STROKE 101 - Bob Henning - March 2007

This article is the first of four devoted to the stroke and the various techniques and training aids available for correcting flaws in it. As most of you know, the stroke is the essence of every shot and the heart of every player’s game. You simply can’t play at a high level unless you have a good, consistent, and dependable stroke. If it’s consistently straight, well…that’s even better.

At some point in every shot you have to confirm that the stroke you intend to take is straight; that it stays on the vertical axis and doesn’t wander to the left or right. It makes no sense to refine your aim and cue ball address if your stroke is wandering all over the place. If you’re building your game on top of a flawed stroke plane, you’re going to get frustrated a lot. Your cue stick should be straight and so should your stroke.

If you have a straight stroke you can learn to play quite well even if it isn’t always level. By level I’m referring to the absence of up and down movement. If you have a pump action stroke and keep it consistent you can still count on it, but it’s not as effective and controllable as a level stroke.

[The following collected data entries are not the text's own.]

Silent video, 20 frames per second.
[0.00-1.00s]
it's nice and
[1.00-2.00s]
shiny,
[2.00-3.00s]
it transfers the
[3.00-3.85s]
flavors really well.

In a level stroke the stroke stays consistent with a horizontal plane all the way through the forward swing and the follow-through, dipping downward only as a result of the pendulum action of the stroking arm.

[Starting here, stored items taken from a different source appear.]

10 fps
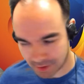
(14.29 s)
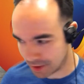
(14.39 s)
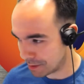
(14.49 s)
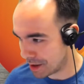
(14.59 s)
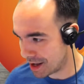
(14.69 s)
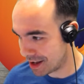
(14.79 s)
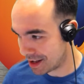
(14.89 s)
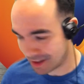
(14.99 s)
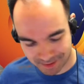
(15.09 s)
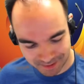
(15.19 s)
Come
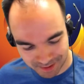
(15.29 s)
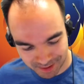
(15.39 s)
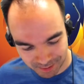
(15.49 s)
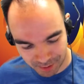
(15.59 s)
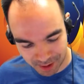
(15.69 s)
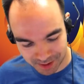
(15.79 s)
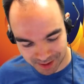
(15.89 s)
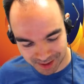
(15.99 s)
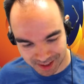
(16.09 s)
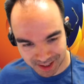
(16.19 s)
on. Where's
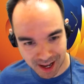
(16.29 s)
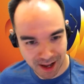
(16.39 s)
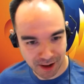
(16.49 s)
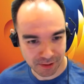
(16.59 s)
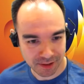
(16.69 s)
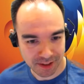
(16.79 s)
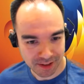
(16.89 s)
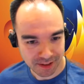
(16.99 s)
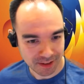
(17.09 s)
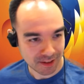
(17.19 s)
the sound?
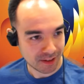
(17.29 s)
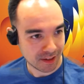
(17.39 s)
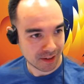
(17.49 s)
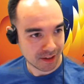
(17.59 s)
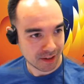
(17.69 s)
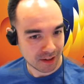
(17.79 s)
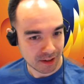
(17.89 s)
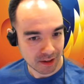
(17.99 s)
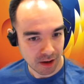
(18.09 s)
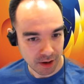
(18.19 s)

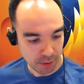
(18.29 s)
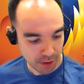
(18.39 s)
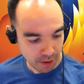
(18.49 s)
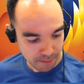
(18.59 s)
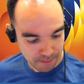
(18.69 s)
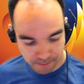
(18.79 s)
Oh, here we go.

The final execution stroke is the only one that really matters, but it’s easier to prepare for a level final stroke if you establish it during your practice strokes. Many players have emulated Efren Reyes’ circular stroke preparation and rightly so. It’s beautiful to watch and very effective. Fewer players, however, have noticed that the up and down, around and round motion is only there in the beginning. Efren’s final stroke is as level possible.

An effective way to train for a straight and level stroke is to watch the ferrule as you deliver your practice strokes. Slow your stroke down and keep your eyes on the ferrule as it moves back and forth. Watch it as it moves through space, looking close to see if the tip is coming up or down. Try to keep it level with the bed of the table and imagine retaining this plane throughout your intended final stroke. Then go ahead and shoot.

Doing this can alter the way you aim, so don’t do it for long periods of time or during competition. If you are struggling in a match, however, and didn’t get the draw you expected on a specific shot, you may have picked up a hitch in your stroke. Watch the ferrule on the next shot and make the correction.

Another good technique for training a straight and level stroke is to pay attention to the butt of the cue as you prepare for a shot. Normally a player’s focus is on the front half of the cue stick and the attention given to the back end is limited to moving the grip for balance. On most shots this happens instinctively without any real conscious attention.

With this training technique, keep your attention on the part of the butt that sits in your hand as you stroke the shot. Watch the front of the cue, but focus most of your attention on an area of the cue that is six to eight inches long and has your gripping hand right in the middle. Try to feel this part of the cue as you do your practice strokes and imagine keeping it parallel to the slate. Anticipate the final stroke and sense this area going through space on a level plane. Don’t overdo this technique in practice, though. Try a few ten minute sessions, several days in a row. You’ll like the outcome!